[Materials provided]

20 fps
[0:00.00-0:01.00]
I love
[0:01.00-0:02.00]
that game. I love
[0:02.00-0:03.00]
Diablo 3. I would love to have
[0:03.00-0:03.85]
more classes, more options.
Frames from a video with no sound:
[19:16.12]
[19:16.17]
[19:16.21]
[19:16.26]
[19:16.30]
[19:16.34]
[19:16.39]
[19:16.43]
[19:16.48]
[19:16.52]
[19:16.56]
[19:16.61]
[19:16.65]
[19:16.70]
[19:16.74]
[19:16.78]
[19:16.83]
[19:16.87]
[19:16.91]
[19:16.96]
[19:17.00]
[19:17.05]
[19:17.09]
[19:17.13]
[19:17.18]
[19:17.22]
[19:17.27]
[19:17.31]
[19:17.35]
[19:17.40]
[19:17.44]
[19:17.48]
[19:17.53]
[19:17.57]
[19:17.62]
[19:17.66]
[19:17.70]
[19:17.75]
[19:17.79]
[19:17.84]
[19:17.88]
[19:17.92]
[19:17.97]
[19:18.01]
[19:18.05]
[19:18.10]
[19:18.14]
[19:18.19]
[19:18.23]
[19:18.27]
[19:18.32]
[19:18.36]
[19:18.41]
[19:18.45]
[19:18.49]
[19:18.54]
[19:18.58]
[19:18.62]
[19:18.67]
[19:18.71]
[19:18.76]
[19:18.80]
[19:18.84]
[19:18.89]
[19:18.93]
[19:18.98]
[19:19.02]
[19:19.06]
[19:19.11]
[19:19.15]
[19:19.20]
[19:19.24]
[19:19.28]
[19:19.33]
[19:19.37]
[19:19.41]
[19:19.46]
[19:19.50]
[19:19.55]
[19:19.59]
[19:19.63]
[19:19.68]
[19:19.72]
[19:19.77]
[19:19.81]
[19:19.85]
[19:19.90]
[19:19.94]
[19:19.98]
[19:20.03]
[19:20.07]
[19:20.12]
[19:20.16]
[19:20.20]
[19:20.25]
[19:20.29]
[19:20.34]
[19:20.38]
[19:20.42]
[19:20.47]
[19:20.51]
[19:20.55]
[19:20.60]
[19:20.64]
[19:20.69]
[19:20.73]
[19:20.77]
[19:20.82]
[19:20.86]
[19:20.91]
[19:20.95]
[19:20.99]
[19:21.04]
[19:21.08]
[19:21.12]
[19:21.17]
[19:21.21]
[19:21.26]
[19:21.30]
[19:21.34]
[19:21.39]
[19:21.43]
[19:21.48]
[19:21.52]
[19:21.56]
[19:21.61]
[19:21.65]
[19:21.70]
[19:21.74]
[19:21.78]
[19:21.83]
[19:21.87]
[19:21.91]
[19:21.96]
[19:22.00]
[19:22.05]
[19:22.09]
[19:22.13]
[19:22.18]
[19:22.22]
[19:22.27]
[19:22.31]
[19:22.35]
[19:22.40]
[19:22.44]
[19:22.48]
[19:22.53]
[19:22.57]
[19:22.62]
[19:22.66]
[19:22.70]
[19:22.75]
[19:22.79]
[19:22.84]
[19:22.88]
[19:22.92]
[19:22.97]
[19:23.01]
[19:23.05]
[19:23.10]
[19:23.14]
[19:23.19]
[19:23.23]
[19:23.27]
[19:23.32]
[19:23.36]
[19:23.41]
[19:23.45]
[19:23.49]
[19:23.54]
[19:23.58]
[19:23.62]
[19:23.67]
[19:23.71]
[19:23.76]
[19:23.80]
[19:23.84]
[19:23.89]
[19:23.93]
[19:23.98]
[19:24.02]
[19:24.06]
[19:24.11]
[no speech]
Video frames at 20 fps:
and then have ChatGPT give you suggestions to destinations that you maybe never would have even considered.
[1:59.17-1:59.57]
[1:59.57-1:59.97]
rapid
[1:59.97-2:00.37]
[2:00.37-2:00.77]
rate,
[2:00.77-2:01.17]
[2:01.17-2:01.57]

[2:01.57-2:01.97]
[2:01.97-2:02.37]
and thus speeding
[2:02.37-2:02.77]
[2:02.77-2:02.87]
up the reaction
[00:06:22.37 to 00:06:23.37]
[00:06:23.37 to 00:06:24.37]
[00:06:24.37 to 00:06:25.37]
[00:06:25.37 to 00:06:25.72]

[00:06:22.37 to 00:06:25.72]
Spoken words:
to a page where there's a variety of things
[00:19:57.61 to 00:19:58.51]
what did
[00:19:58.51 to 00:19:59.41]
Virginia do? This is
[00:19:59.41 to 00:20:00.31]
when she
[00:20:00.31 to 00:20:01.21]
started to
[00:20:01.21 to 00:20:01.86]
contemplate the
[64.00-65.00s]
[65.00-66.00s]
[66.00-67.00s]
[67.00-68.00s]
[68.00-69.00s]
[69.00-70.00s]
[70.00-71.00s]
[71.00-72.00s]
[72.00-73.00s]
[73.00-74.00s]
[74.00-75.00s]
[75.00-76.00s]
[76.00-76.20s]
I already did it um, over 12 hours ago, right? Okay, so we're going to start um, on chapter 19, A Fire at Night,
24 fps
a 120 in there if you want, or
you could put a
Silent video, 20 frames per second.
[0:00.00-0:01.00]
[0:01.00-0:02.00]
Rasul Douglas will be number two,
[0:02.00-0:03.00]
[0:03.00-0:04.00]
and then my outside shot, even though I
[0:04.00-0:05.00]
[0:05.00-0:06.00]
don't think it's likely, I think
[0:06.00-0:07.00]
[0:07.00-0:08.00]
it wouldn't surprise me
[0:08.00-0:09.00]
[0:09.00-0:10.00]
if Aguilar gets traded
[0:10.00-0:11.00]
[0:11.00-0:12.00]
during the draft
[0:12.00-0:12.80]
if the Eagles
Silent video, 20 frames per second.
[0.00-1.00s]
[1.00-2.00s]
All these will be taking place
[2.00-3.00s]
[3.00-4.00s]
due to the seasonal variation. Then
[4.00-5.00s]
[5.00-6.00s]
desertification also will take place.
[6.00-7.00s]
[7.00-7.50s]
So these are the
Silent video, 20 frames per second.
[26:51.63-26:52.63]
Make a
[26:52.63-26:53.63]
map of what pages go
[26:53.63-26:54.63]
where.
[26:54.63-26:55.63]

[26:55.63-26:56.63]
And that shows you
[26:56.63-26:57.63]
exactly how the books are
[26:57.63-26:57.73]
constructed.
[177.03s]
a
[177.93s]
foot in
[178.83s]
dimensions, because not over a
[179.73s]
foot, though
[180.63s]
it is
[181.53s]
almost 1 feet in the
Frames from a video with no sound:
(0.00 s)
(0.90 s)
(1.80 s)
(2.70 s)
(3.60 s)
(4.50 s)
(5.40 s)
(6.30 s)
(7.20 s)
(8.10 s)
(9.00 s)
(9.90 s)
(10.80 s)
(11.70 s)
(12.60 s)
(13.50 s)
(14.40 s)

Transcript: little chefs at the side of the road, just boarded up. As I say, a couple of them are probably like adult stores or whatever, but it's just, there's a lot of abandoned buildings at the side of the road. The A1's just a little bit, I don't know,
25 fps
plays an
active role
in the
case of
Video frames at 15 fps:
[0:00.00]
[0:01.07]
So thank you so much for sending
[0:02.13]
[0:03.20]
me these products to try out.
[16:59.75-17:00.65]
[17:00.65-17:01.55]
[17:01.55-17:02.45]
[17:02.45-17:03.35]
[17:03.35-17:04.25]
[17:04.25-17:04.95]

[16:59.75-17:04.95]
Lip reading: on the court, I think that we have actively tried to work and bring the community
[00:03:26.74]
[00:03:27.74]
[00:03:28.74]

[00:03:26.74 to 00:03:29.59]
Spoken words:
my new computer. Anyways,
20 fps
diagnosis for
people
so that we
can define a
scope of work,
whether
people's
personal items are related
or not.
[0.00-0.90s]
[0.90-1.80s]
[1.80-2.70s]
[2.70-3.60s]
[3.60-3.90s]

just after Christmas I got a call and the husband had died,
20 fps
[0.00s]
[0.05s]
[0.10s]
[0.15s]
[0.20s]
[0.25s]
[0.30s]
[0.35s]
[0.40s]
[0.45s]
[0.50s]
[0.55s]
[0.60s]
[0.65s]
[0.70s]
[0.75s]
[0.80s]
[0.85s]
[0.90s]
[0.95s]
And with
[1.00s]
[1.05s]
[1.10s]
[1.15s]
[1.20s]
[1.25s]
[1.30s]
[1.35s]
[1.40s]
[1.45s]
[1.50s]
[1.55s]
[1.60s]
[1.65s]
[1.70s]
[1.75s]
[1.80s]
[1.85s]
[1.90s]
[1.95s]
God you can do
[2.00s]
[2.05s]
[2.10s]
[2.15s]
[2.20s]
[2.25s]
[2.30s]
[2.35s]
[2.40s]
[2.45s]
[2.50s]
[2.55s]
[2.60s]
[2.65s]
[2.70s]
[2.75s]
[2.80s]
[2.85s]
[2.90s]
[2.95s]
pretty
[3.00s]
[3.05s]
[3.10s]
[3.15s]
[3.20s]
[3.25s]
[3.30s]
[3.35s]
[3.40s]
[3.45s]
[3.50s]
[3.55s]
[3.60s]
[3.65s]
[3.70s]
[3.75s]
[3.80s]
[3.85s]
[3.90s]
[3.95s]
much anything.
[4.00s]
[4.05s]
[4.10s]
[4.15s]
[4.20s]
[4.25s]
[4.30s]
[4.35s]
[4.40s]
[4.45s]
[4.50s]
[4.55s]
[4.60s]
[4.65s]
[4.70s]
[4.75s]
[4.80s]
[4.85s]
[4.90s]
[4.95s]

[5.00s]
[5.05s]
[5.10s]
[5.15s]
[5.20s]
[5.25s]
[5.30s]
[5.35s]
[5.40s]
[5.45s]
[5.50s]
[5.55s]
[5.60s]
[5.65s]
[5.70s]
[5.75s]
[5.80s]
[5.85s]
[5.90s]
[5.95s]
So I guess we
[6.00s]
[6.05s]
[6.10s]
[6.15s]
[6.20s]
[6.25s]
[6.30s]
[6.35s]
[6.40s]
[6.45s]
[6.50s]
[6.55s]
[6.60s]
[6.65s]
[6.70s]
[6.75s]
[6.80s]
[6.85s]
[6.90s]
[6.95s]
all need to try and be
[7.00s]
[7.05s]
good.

[/Materials provided]

__Task__. A verbatim transcription is needed of the lines above, starting at the line with "[66.00-67.00s]" and ending at the line with "[75.00-76.00s]", both included, and of nothing else.

__Worked solution__.
[66.00-67.00s]
[67.00-68.00s]
[68.00-69.00s]
[69.00-70.00s]
[70.00-71.00s]
[71.00-72.00s]
[72.00-73.00s]
[73.00-74.00s]
[74.00-75.00s]
[75.00-76.00s]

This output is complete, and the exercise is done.